Exercise directions: The copy you print must match the listing exactly, with its pictures removed.

# # # #

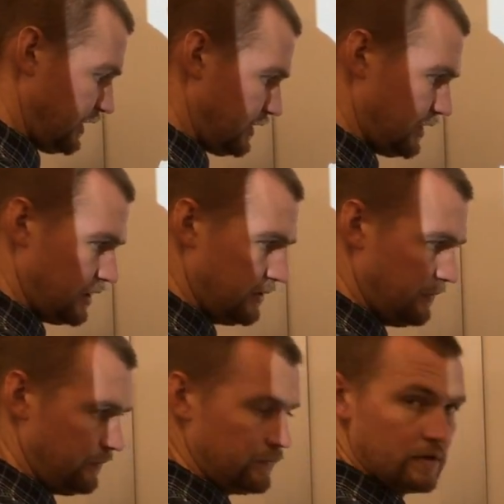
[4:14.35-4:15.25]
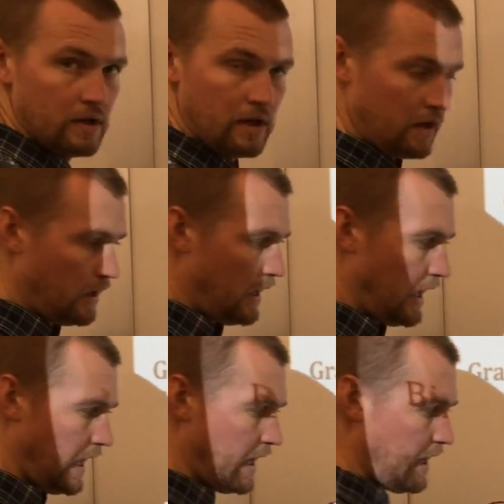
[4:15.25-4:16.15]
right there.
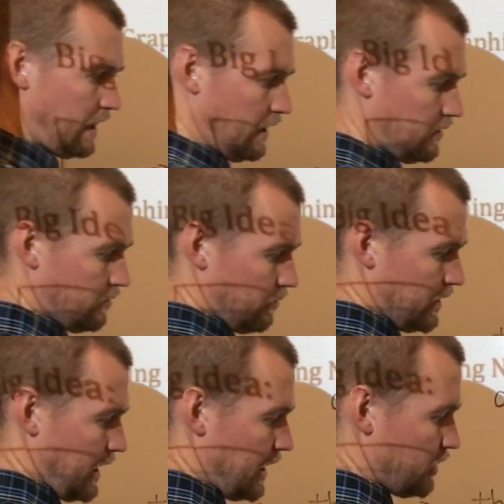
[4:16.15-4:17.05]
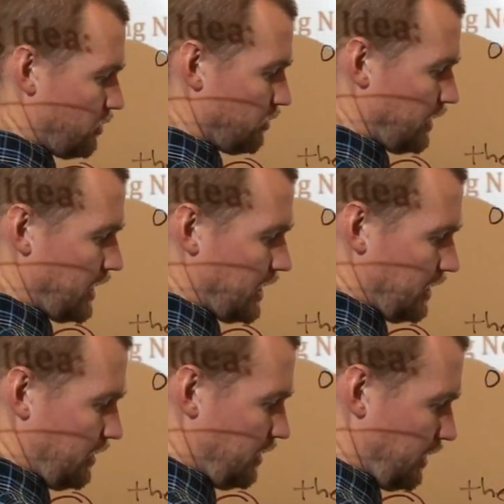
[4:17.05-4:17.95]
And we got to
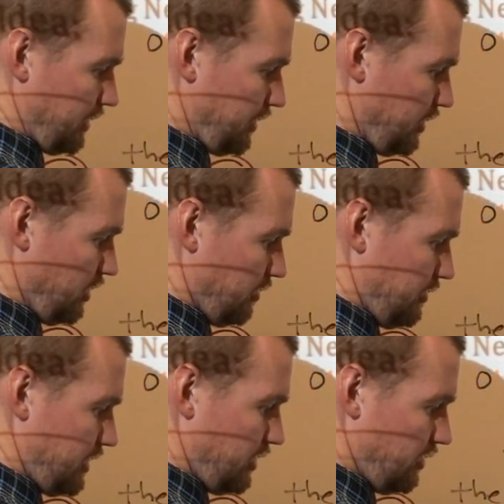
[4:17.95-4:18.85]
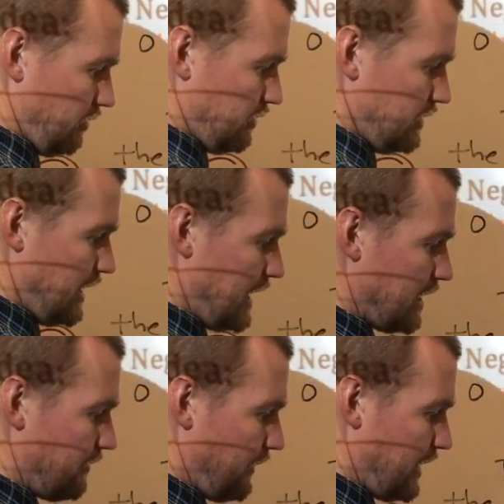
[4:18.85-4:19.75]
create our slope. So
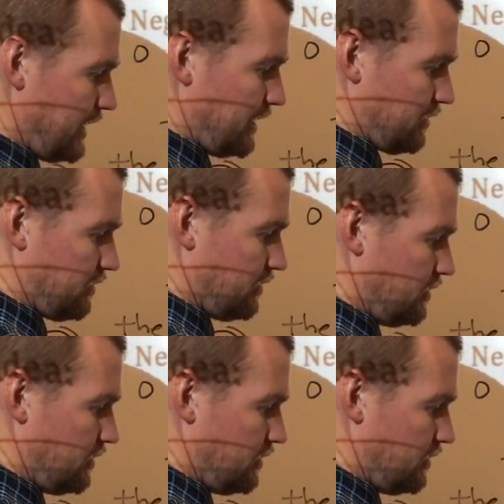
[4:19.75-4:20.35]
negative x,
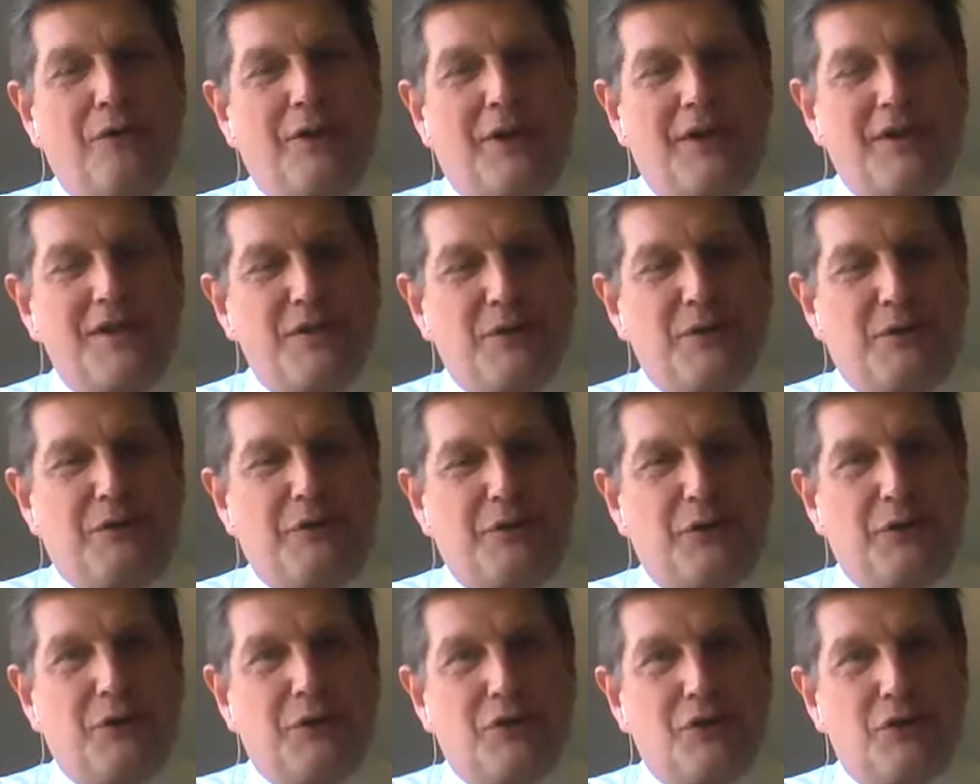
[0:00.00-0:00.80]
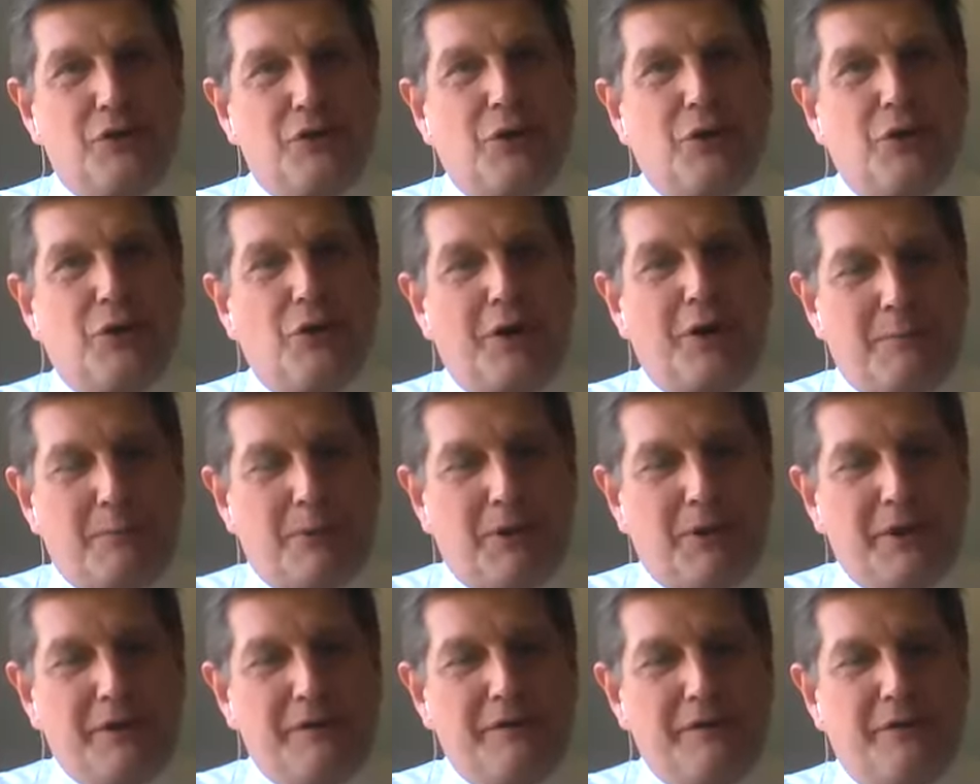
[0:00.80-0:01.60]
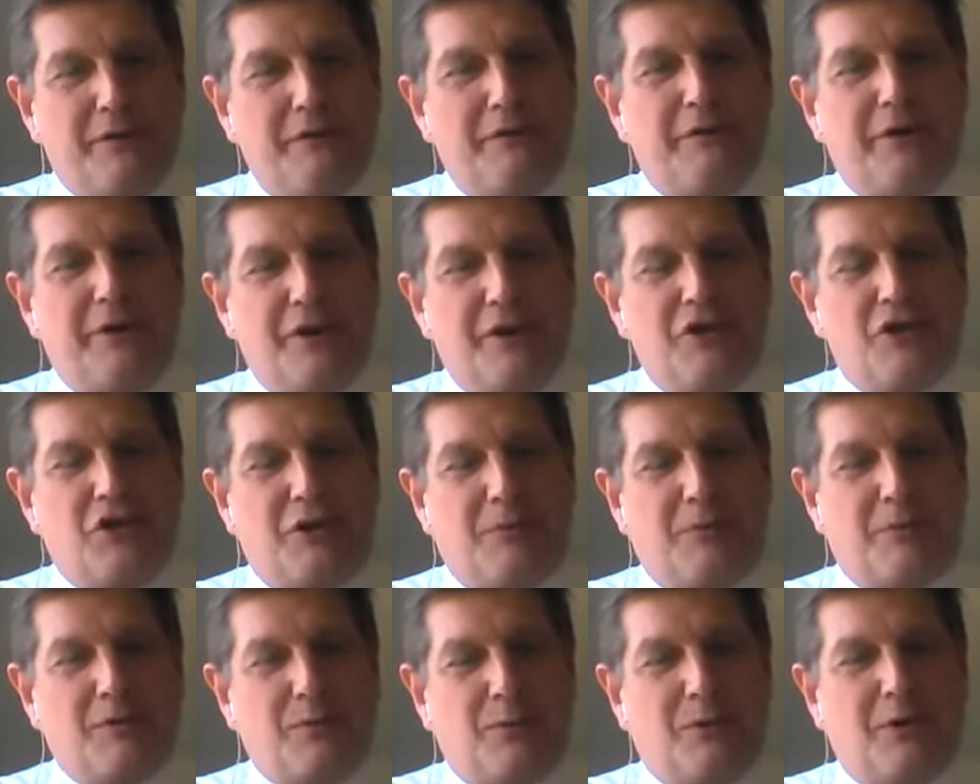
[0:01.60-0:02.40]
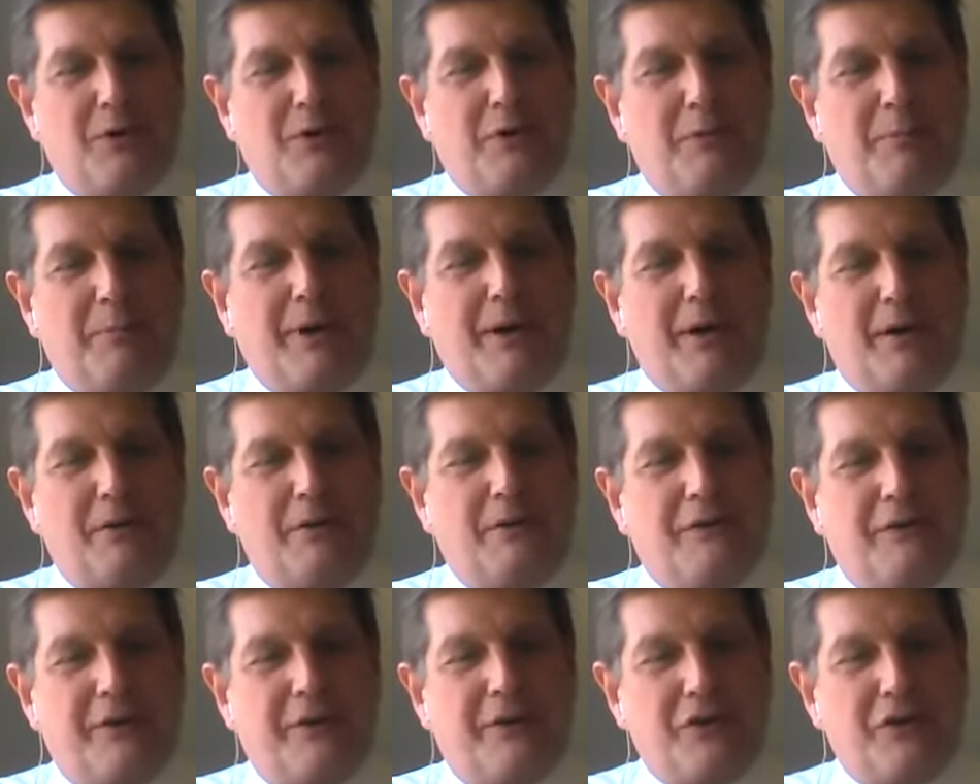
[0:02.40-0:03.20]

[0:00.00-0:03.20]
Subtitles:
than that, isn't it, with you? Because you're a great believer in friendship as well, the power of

# # # #

Expected answer:
[4:14.35-4:15.25]
[4:15.25-4:16.15]
right there.
[4:16.15-4:17.05]
[4:17.05-4:17.95]
And we got to
[4:17.95-4:18.85]
[4:18.85-4:19.75]
create our slope. So
[4:19.75-4:20.35]
negative x,
[0:00.00-0:00.80]
[0:00.80-0:01.60]
[0:01.60-0:02.40]
[0:02.40-0:03.20]

[0:00.00-0:03.20]
Subtitles:
than that, isn't it, with you? Because you're a great believer in friendship as well, the power of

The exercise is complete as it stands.